Session: Neonatal Hemodynamics and Cardiovascular Medicine 3
250 - Implementation of an Umbilical Cord Milking (UCM) Initiative in Non-Vigorous Late-Preterm and Term Infants
Monday, April 27, 2026
8:00am - 10:00am ET
Publication Number: 4246.250
Nava Katz, Cooper Medical School of Rowan University, Philadelphia, PA, United States; Meredith L. DeForest, Cooper Medical School of Rowan University, Camden, NJ, United States; Alla Kushnir, Cooper Medical School of Rowan University, Camden, NJ, United States
Student Cooper Medical School of Rowan University Camden, New Jersey, United States
Background: Recent literature has demonstrated that Umbilical Cord Milking (UCM), milking intact umbilical cord from the placenta toward the infant, yields comparable outcomes to delayed cord clamping (DCC) in terms of hemoglobin levels and blood pressure. Additionally, UCM offers the advantage of expediting neonatal resuscitation efforts, making it a potentially beneficial alternative in non-vigorous infants ≥35 weeks gestation. The 2023 AHA and AAP guidelines now suggest that UCM in late-preterm and term infants is a reasonable approach. Objective: To implement and achieve > 80% adherence to a standardized Umbilical Cord Milking protocol for non-vigorous infants born at ≥35 weeks gestation at an academic medical center.
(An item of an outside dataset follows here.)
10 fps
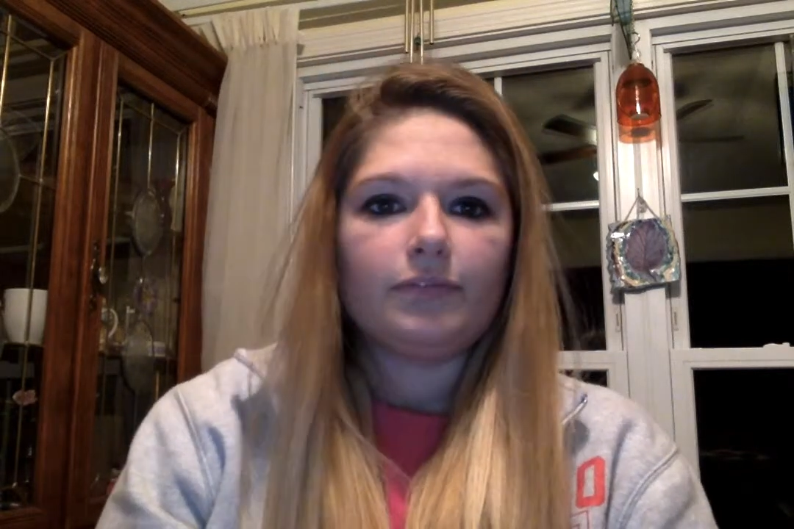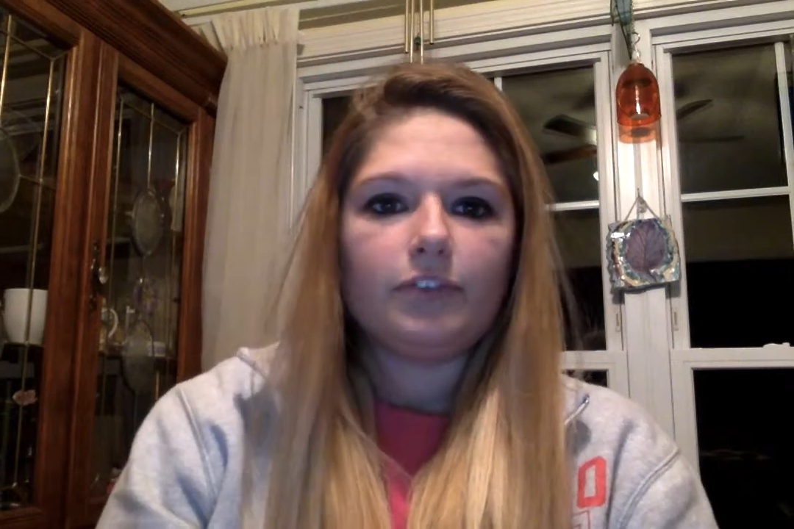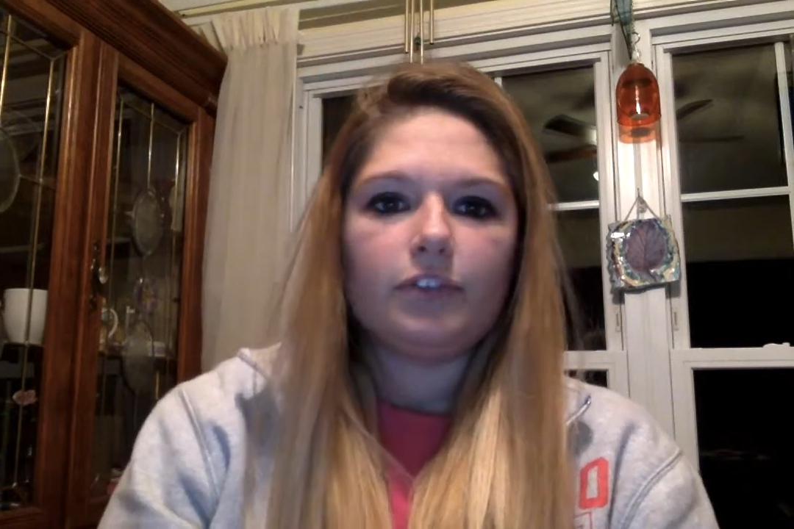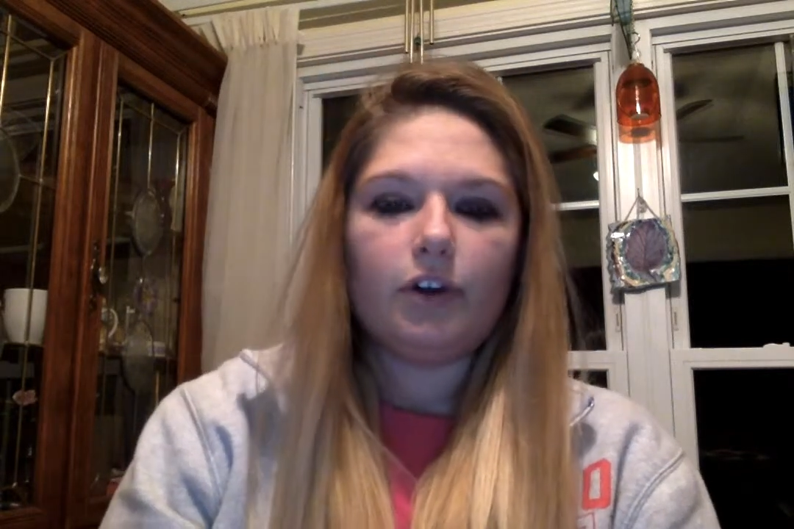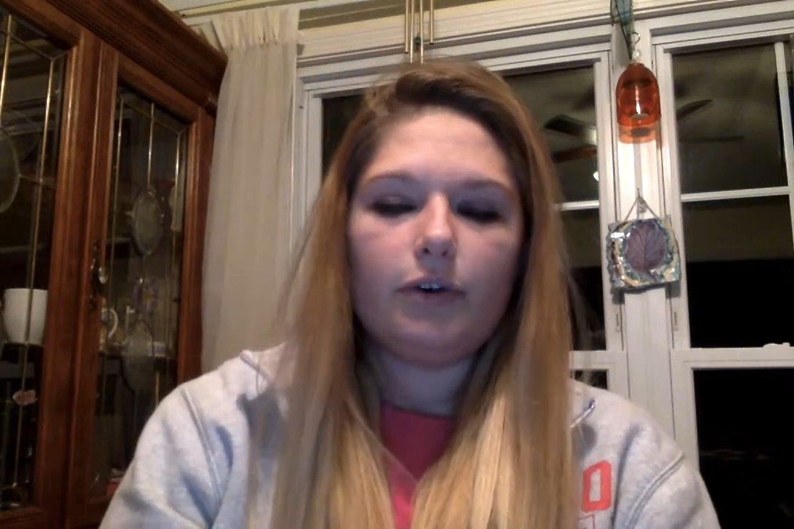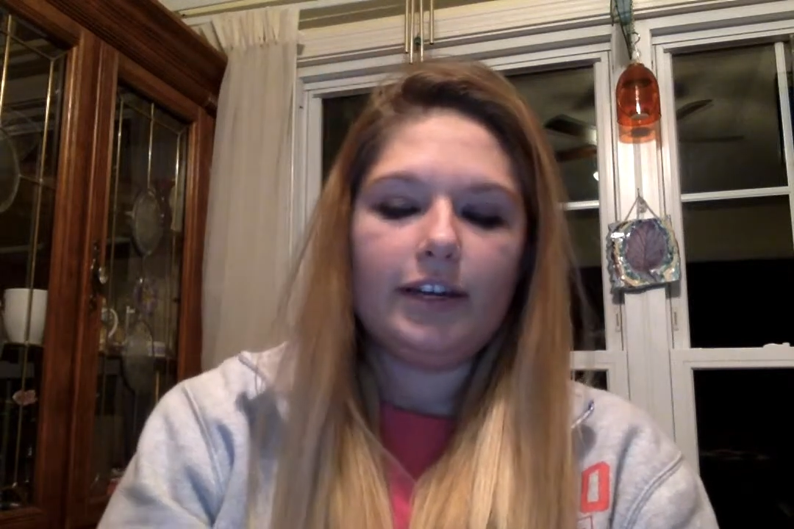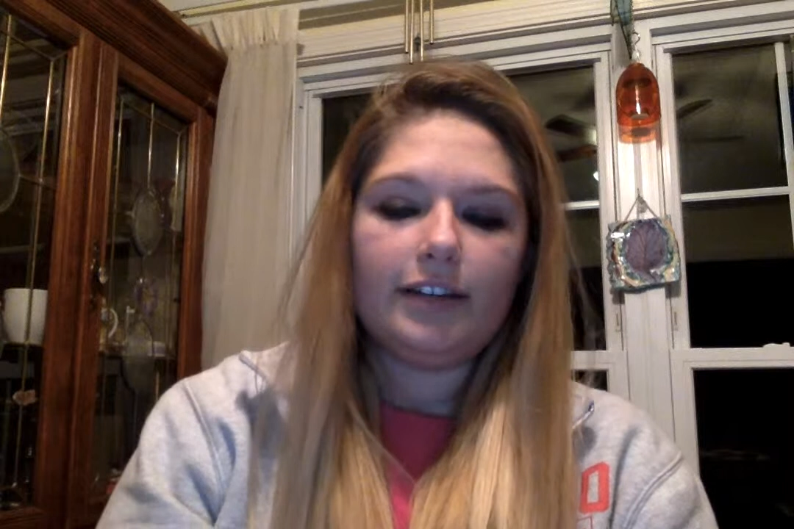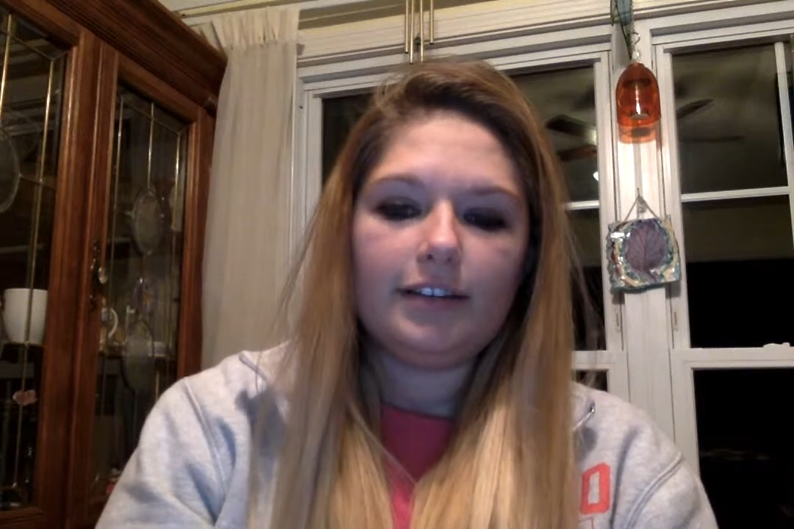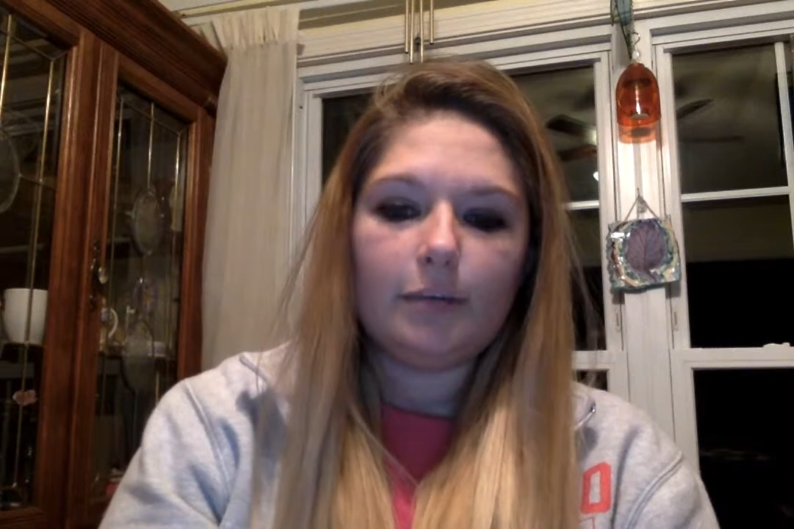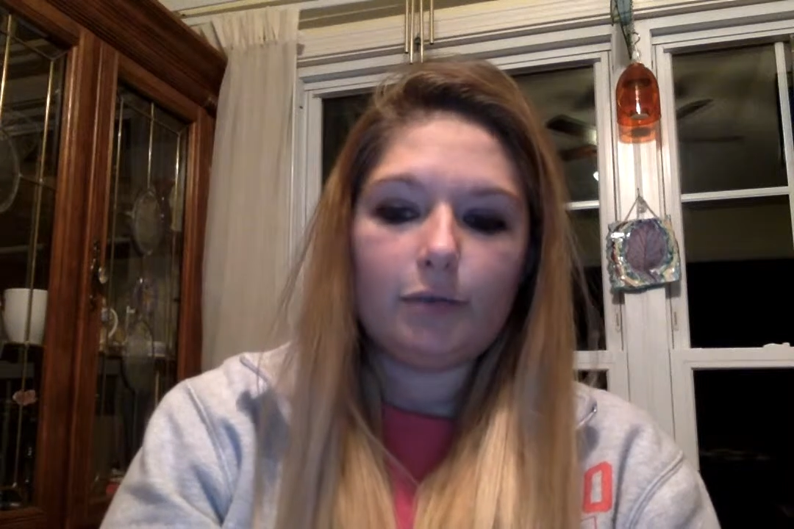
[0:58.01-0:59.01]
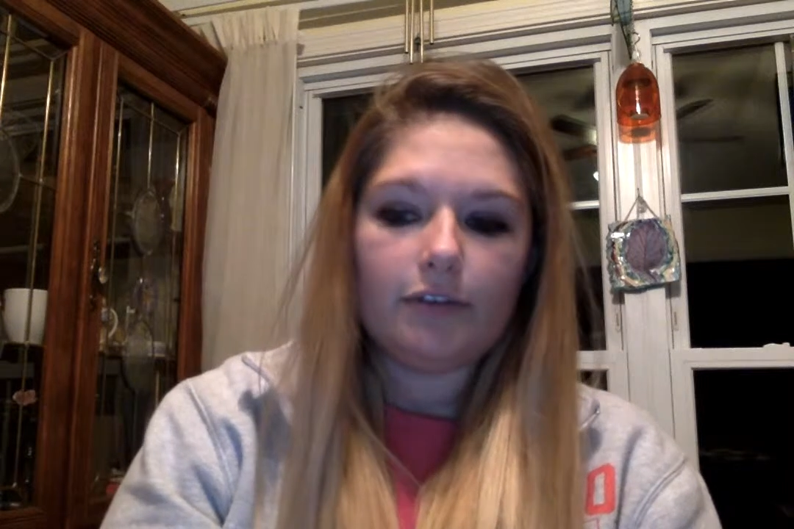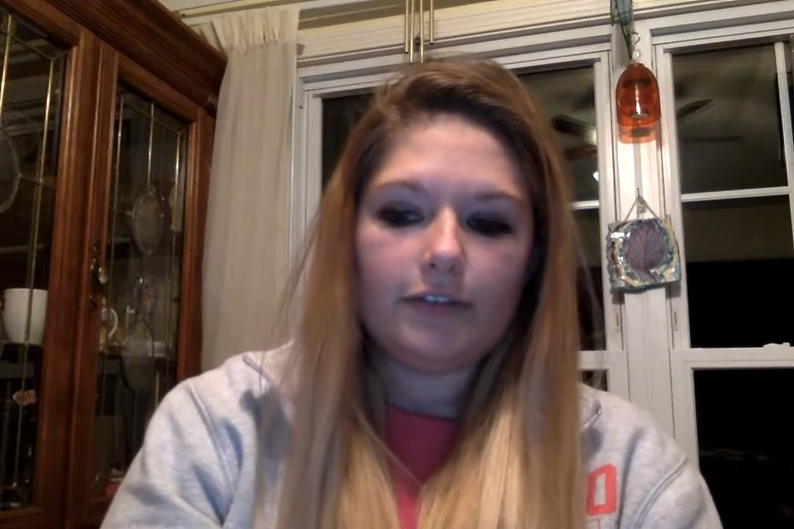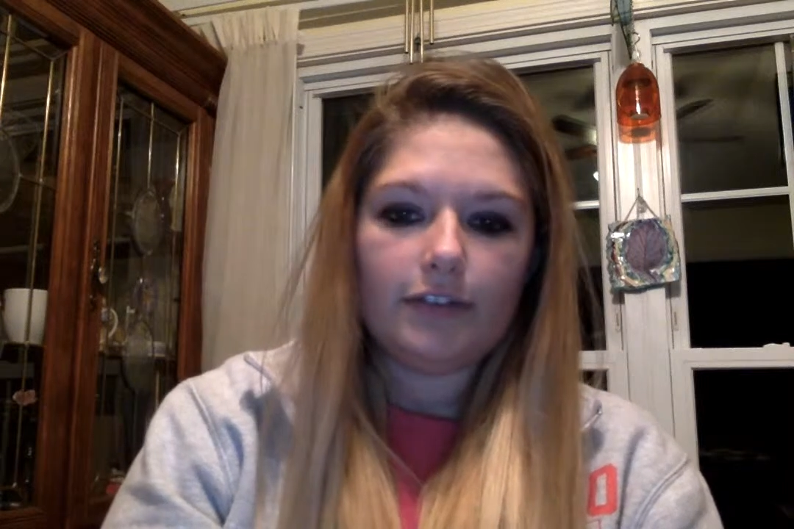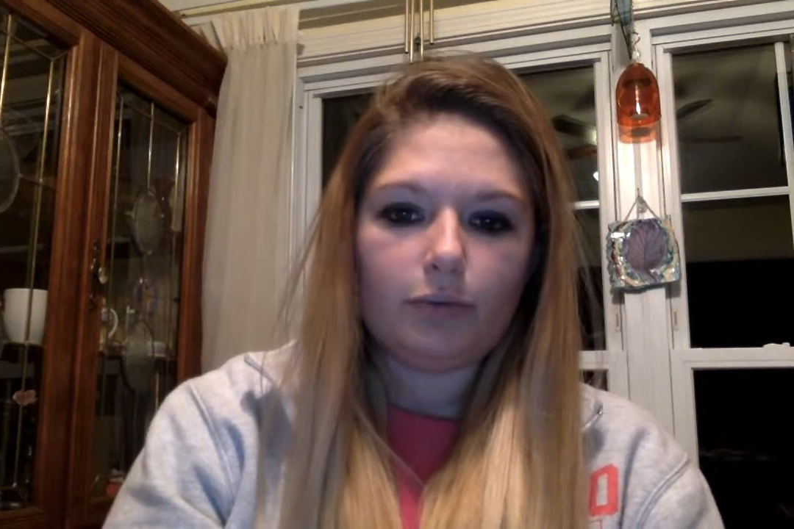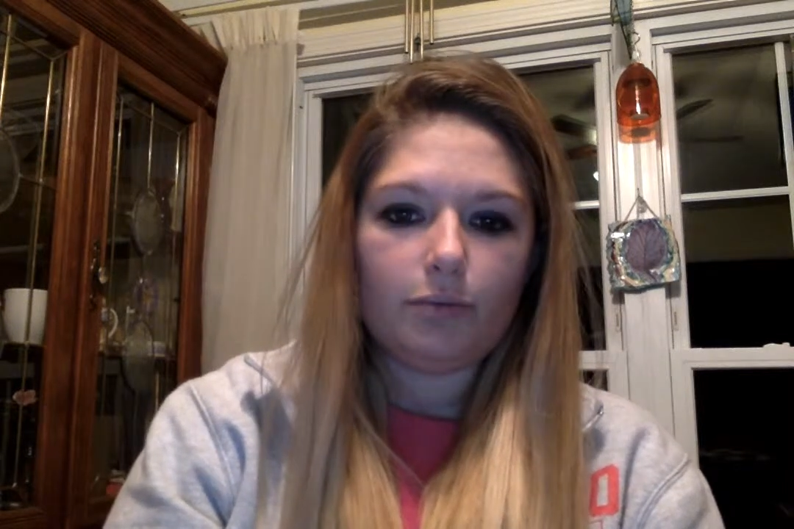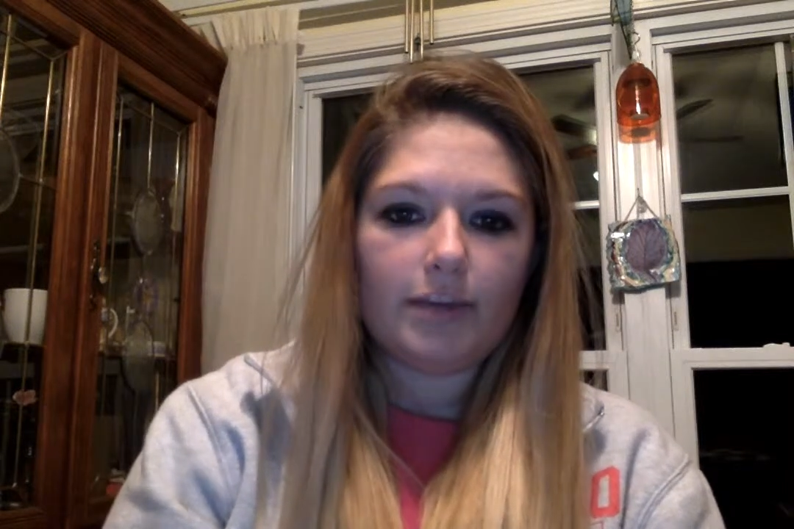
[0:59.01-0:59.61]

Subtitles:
So, an example of this would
Design/Methods: IRB-exempt quality improvement project • Conducted at a tertiary-care academic medical center. •All non-vigorous infants born at ≥35 weeks gestation were eligible for inclusion. •Exclusion criteria: if neonate qualified for DCC or became vigorous within 15 seconds of stimulation, < 35 weeks gestation or if a true nuchal was noted at delivery •UCM procedure - milking a 20 cm segment of the cord four times, allowing brief pauses between each pass to facilitate vessel refill, ensuring no more than a two-second interval between passes. •PDSA cycle #1: developing a standardized protocol and creating documentation of UCM in the delivery note to track compliance (September 2024). •PDSA cycle #2: education of pediatric residents and attendings, labor and delivery (L&D) nurses, residents and attendings, as well as all NICU staff through formal and informal presentations. •PDSA cycle #3: re-education of L&D and NICU staff (November 2024) Results: •There was no UCM prior to implementation of the protocol. •In October, 2 of 19 infants who met eligibility criteria (10.53%) received UCM. •In November, adherence to UCM guideline decreased to 7.69%. •In December, after the 3rd PDSA, 6 out of 13 eligible infants (46%) received UCM. •Adherence decreased in January (0% receiving UCM) and February (18.18% received UCM). •In March utilization decreased to 7% but increased to 40% in April. •In May utilization decreased to 0% but increased to 25% in both June and July. •Adherence again decreased to 0% in August
Conclusion(s): Initial provider concerns included maternal consent, infant positioning during UCM, and potential delays in resuscitation. Despite protocol modifications to minimize resuscitation delays, and MFM support, provider hesitancy persisted. With compliance falling again in the most recent month, further PDSA cycles will focus on enhanced interdisciplinary communication and provider engagement.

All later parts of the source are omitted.